- [Task goal]: All records should be written out again exactly.

- [Source records]:

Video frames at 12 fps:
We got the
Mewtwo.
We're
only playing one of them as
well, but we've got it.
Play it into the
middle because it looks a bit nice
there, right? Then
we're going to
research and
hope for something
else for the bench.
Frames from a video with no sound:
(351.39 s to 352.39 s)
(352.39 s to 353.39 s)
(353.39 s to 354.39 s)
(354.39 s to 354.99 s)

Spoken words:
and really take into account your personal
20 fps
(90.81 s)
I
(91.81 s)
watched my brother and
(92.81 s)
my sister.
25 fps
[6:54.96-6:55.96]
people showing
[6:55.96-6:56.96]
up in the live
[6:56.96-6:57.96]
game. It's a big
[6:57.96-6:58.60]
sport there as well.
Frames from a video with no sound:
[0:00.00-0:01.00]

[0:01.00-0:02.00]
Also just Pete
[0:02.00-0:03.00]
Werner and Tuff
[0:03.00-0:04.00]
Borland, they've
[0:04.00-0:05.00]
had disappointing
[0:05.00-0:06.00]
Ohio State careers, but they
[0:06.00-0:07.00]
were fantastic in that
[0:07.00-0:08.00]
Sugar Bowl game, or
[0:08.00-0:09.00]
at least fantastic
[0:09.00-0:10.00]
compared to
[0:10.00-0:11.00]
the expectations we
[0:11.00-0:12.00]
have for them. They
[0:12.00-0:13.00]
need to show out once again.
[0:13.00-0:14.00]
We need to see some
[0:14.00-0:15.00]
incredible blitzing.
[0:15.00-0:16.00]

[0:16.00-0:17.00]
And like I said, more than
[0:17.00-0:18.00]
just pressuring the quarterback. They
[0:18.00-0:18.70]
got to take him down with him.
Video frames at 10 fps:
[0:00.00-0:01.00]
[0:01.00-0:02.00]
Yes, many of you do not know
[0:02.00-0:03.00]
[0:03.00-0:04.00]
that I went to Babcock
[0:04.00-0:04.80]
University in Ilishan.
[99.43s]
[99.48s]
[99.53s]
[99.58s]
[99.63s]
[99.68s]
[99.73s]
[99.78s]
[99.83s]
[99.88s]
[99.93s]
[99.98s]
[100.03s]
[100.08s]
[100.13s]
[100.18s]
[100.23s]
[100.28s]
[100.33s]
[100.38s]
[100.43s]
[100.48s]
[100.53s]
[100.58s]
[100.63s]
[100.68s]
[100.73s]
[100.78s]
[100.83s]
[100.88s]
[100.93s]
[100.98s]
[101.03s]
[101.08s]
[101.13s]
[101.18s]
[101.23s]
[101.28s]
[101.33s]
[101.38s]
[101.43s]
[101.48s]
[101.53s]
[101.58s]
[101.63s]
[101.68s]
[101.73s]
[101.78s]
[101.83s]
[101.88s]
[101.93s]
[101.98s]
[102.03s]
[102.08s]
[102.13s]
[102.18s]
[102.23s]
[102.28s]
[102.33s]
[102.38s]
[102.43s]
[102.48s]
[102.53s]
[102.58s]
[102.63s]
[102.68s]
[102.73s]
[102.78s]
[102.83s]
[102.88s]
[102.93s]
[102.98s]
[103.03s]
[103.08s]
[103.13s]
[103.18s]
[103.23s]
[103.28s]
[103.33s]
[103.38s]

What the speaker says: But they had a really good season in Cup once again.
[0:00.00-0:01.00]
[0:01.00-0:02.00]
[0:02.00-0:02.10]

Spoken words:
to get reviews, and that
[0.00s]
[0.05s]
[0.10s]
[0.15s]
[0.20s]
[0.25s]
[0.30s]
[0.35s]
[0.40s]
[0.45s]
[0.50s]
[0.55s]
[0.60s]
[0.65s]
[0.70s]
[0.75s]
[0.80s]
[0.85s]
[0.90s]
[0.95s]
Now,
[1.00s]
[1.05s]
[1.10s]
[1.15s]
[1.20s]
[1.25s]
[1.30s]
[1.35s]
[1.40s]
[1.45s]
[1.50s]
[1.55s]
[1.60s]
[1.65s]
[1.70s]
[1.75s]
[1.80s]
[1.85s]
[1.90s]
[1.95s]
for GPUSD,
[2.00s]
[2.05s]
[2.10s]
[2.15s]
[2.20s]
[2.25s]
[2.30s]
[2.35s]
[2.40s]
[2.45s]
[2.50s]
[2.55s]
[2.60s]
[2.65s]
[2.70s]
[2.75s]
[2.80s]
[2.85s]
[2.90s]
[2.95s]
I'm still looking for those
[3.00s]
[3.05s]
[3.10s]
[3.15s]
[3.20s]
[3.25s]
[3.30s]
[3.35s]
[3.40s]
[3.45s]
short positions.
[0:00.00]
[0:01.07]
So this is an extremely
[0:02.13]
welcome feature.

- [Problem solution]:
Video frames at 12 fps:
We got the
Mewtwo.
We're
only playing one of them as
well, but we've got it.
Play it into the
middle because it looks a bit nice
there, right? Then
we're going to
research and
hope for something
else for the bench.
Frames from a video with no sound:
(351.39 s to 352.39 s)
(352.39 s to 353.39 s)
(353.39 s to 354.39 s)
(354.39 s to 354.99 s)

Spoken words:
and really take into account your personal
20 fps
(90.81 s)
I
(91.81 s)
watched my brother and
(92.81 s)
my sister.
25 fps
[6:54.96-6:55.96]
people showing
[6:55.96-6:56.96]
up in the live
[6:56.96-6:57.96]
game. It's a big
[6:57.96-6:58.60]
sport there as well.
Frames from a video with no sound:
[0:00.00-0:01.00]

[0:01.00-0:02.00]
Also just Pete
[0:02.00-0:03.00]
Werner and Tuff
[0:03.00-0:04.00]
Borland, they've
[0:04.00-0:05.00]
had disappointing
[0:05.00-0:06.00]
Ohio State careers, but they
[0:06.00-0:07.00]
were fantastic in that
[0:07.00-0:08.00]
Sugar Bowl game, or
[0:08.00-0:09.00]
at least fantastic
[0:09.00-0:10.00]
compared to
[0:10.00-0:11.00]
the expectations we
[0:11.00-0:12.00]
have for them. They
[0:12.00-0:13.00]
need to show out once again.
[0:13.00-0:14.00]
We need to see some
[0:14.00-0:15.00]
incredible blitzing.
[0:15.00-0:16.00]

[0:16.00-0:17.00]
And like I said, more than
[0:17.00-0:18.00]
just pressuring the quarterback. They
[0:18.00-0:18.70]
got to take him down with him.
Video frames at 10 fps:
[0:00.00-0:01.00]
[0:01.00-0:02.00]
Yes, many of you do not know
[0:02.00-0:03.00]
[0:03.00-0:04.00]
that I went to Babcock
[0:04.00-0:04.80]
University in Ilishan.
[99.43s]
[99.48s]
[99.53s]
[99.58s]
[99.63s]
[99.68s]
[99.73s]
[99.78s]
[99.83s]
[99.88s]
[99.93s]
[99.98s]
[100.03s]
[100.08s]
[100.13s]
[100.18s]
[100.23s]
[100.28s]
[100.33s]
[100.38s]
[100.43s]
[100.48s]
[100.53s]
[100.58s]
[100.63s]
[100.68s]
[100.73s]
[100.78s]
[100.83s]
[100.88s]
[100.93s]
[100.98s]
[101.03s]
[101.08s]
[101.13s]
[101.18s]
[101.23s]
[101.28s]
[101.33s]
[101.38s]
[101.43s]
[101.48s]
[101.53s]
[101.58s]
[101.63s]
[101.68s]
[101.73s]
[101.78s]
[101.83s]
[101.88s]
[101.93s]
[101.98s]
[102.03s]
[102.08s]
[102.13s]
[102.18s]
[102.23s]
[102.28s]
[102.33s]
[102.38s]
[102.43s]
[102.48s]
[102.53s]
[102.58s]
[102.63s]
[102.68s]
[102.73s]
[102.78s]
[102.83s]
[102.88s]
[102.93s]
[102.98s]
[103.03s]
[103.08s]
[103.13s]
[103.18s]
[103.23s]
[103.28s]
[103.33s]
[103.38s]

What the speaker says: But they had a really good season in Cup once again.
[0:00.00-0:01.00]
[0:01.00-0:02.00]
[0:02.00-0:02.10]

Spoken words:
to get reviews, and that
[0.00s]
[0.05s]
[0.10s]
[0.15s]
[0.20s]
[0.25s]
[0.30s]
[0.35s]
[0.40s]
[0.45s]
[0.50s]
[0.55s]
[0.60s]
[0.65s]
[0.70s]
[0.75s]
[0.80s]
[0.85s]
[0.90s]
[0.95s]
Now,
[1.00s]
[1.05s]
[1.10s]
[1.15s]
[1.20s]
[1.25s]
[1.30s]
[1.35s]
[1.40s]
[1.45s]
[1.50s]
[1.55s]
[1.60s]
[1.65s]
[1.70s]
[1.75s]
[1.80s]
[1.85s]
[1.90s]
[1.95s]
for GPUSD,
[2.00s]
[2.05s]
[2.10s]
[2.15s]
[2.20s]
[2.25s]
[2.30s]
[2.35s]
[2.40s]
[2.45s]
[2.50s]
[2.55s]
[2.60s]
[2.65s]
[2.70s]
[2.75s]
[2.80s]
[2.85s]
[2.90s]
[2.95s]
I'm still looking for those
[3.00s]
[3.05s]
[3.10s]
[3.15s]
[3.20s]
[3.25s]
[3.30s]
[3.35s]
[3.40s]
[3.45s]
short positions.
[0:00.00]
[0:01.07]
So this is an extremely
[0:02.13]
welcome feature.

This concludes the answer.